AHA supports rescinding adoption of HPID, OEID
The standard unique Health Plan Identifier and Other Entity Identifier no longer serve the purposes for which they were adopted.
That’s the message the American Hospital Association delivered on Tuesday in a letter to the Centers for Medicare and Medicaid Services in response to a proposed CMS rule to rescind the adoption of the HPID and the OEID.
“The AHA is fully supportive of the decision to rescind the HPID and OEID and urge CMS to do so immediately,” wrote Ashley Thompson, AHA’s senior vice president for public policy analysis and development, to the agency. “We believe it is appropriate to eliminate the HPID/OEID altogether.”

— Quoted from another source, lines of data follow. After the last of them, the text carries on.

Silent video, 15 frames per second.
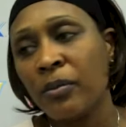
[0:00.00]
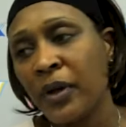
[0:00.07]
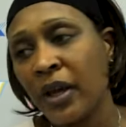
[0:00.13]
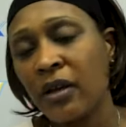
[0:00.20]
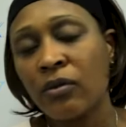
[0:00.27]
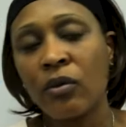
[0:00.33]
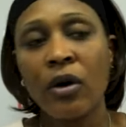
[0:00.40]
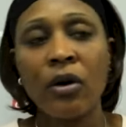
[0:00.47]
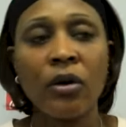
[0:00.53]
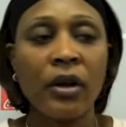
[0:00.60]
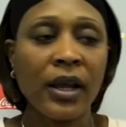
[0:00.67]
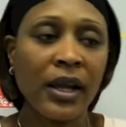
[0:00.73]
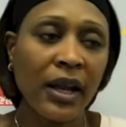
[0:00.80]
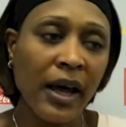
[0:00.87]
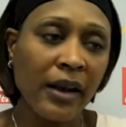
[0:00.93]
pick and roll or
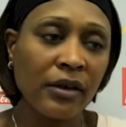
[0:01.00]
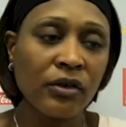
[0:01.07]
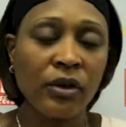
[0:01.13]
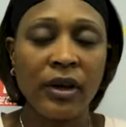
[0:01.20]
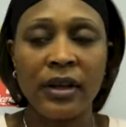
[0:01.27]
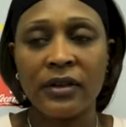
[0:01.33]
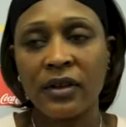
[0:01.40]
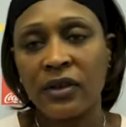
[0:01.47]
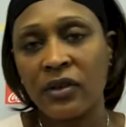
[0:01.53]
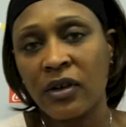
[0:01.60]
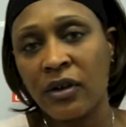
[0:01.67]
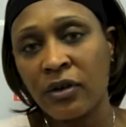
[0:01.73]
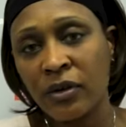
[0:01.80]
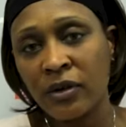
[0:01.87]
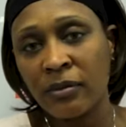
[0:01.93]
get out in
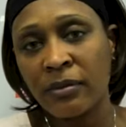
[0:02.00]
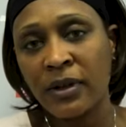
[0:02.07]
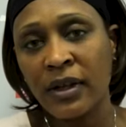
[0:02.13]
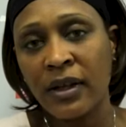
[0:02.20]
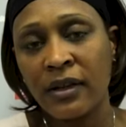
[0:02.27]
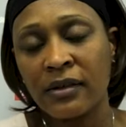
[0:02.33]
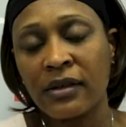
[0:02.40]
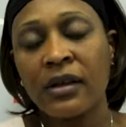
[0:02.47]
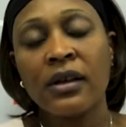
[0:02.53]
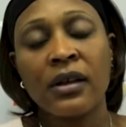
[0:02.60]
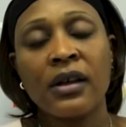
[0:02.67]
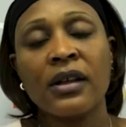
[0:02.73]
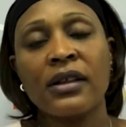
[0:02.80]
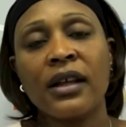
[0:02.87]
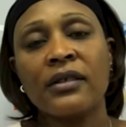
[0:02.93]
transition and do some things,
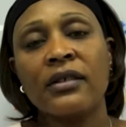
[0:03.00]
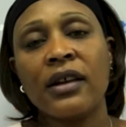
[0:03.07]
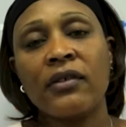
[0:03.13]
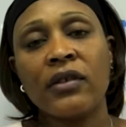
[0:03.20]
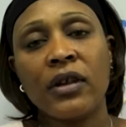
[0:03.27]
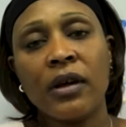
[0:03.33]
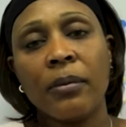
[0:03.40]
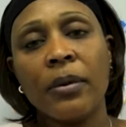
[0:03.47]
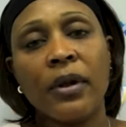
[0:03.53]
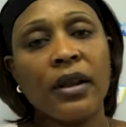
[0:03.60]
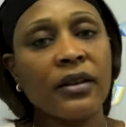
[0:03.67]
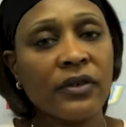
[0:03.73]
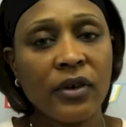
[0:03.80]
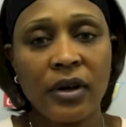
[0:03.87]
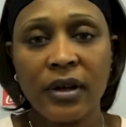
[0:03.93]
that's definitely a
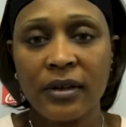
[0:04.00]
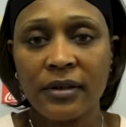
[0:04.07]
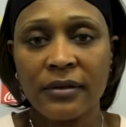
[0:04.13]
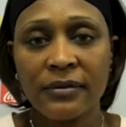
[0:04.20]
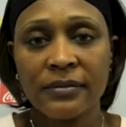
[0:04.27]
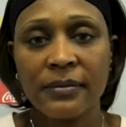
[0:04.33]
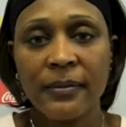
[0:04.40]
plus for us.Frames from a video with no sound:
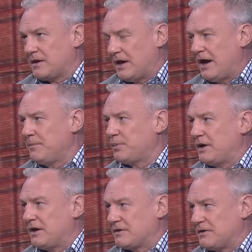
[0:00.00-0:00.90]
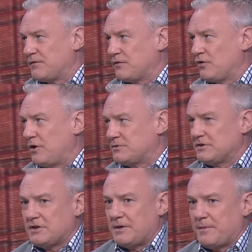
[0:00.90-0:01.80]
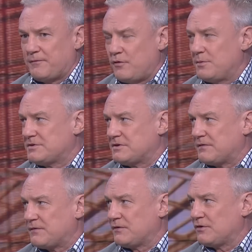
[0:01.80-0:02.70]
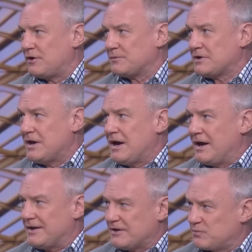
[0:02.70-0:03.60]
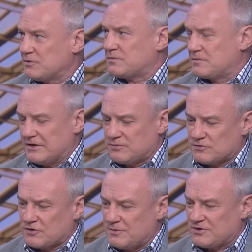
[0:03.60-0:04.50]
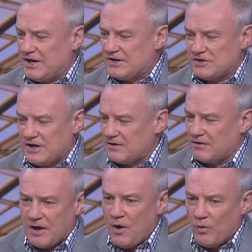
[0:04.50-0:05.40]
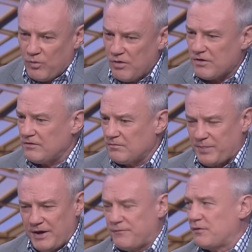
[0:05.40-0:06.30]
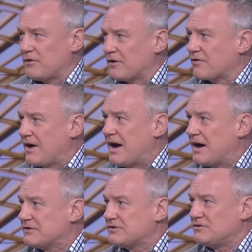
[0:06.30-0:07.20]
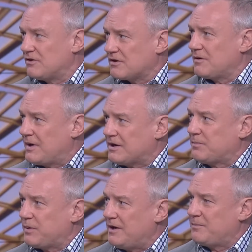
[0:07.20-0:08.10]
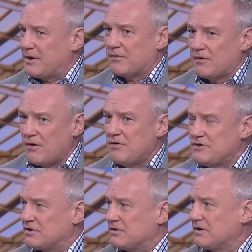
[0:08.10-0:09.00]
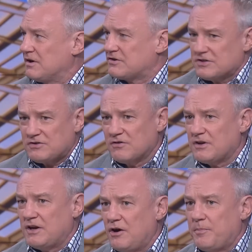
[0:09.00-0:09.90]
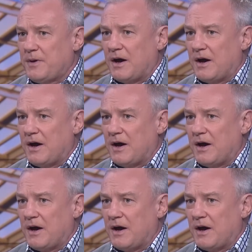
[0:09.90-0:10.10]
game plan at different times, into their performance at different times, and that's what's going to change. Like walking barefoot on the grass is not going to make you play better at Origin. It's just not going to help you.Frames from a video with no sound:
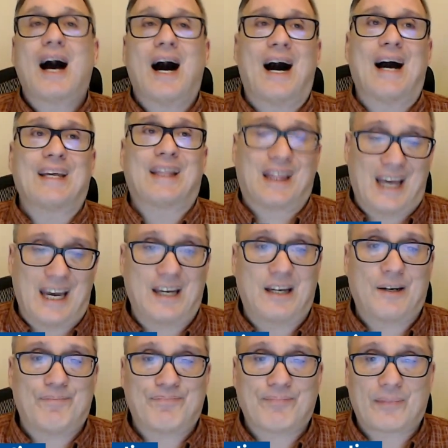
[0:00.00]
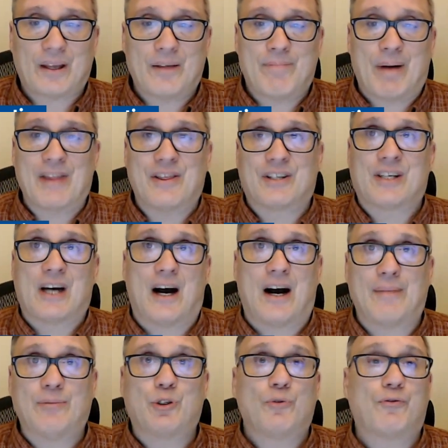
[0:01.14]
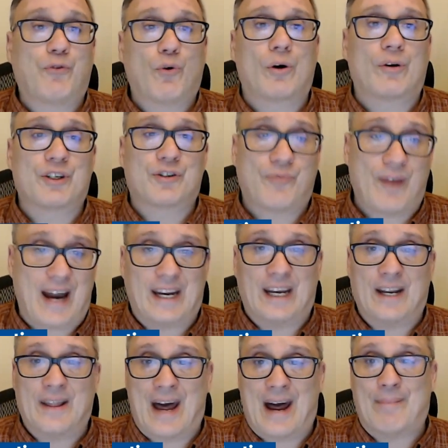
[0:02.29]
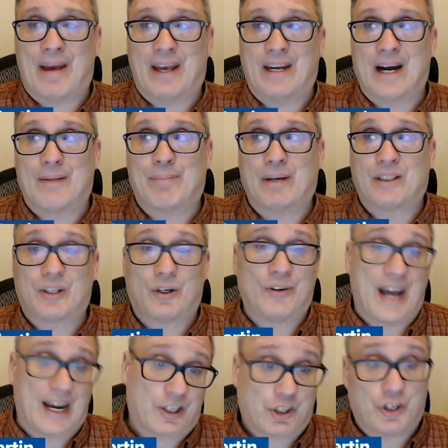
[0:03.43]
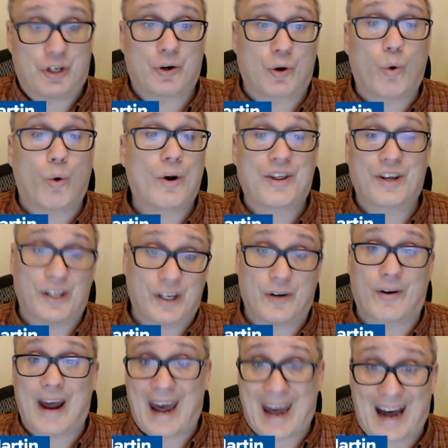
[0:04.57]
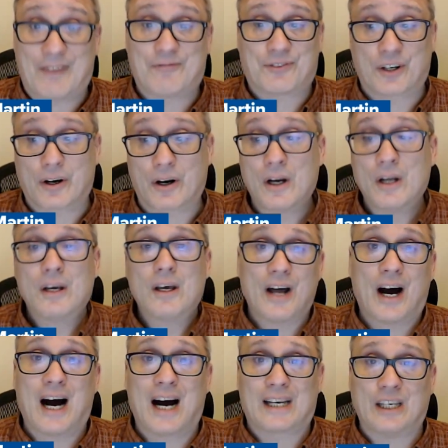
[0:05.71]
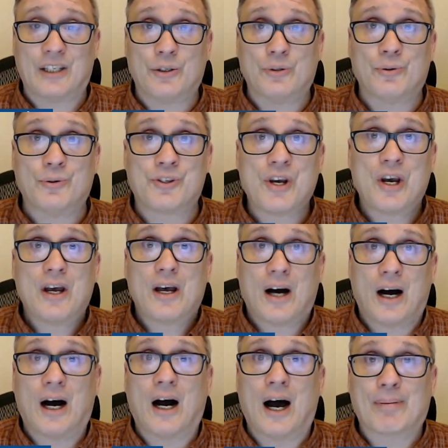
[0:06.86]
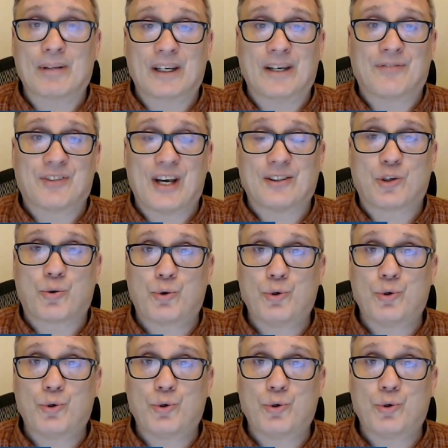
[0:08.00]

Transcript: I think by the time Dufour is ready, and that may not be till next year or the year after, the Hockey News, I believe, said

In particular, the hospital group points out that the “need for implementing the HPID has long been questioned by the covered entities” and that, as a result, the Department of Health and Human Services “delayed the enforcement of the regulation pertaining to the use of the HPID in HIPAA transactions beginning Oct. 31, 2014.”
In late 2014, the advisory group National Committee on Vital and Health Statistics (NCVHS) recommended to HHS that HPID not be used in HIPAA transactions. Soon after the recommendation, HHS delayed enforcement of the rule.
More recently, the AHA’s letter referenced a May 2017 NCVHS Standards Subcommittee hearing at which witnesses “concurred that the transaction routing challenges of two decades ago have been resolved by the industry through the use of payer IDs and that it would be a costly, complicated and burdensome disruption for them to implement the HPID.”
In its letter to CMS, the AHA pointed out the challenges and burdens that implementing the HPID and OEID would have on all covered entities that use HIPAA transactions.
“We understand that the intent of the HIPAA legislation is to reduce administrative costs and make administrative processes more efficient,” wrote Thompson. “However, providing a different data element in the form of the HPID/OEID would not have addressed other issues related to routing challenges, benefit information and improved automation for administrative tasks.”
In addition, the AHA offered support for CMS’s decision to “disallow the voluntary use of the HPID or OEID between willing trading partners,” noting that there is “no business use case for the HPID/OEID, moreover, a voluntary model would result in confusion and unnecessary costs to the covered entities that use HIPAA transactions.”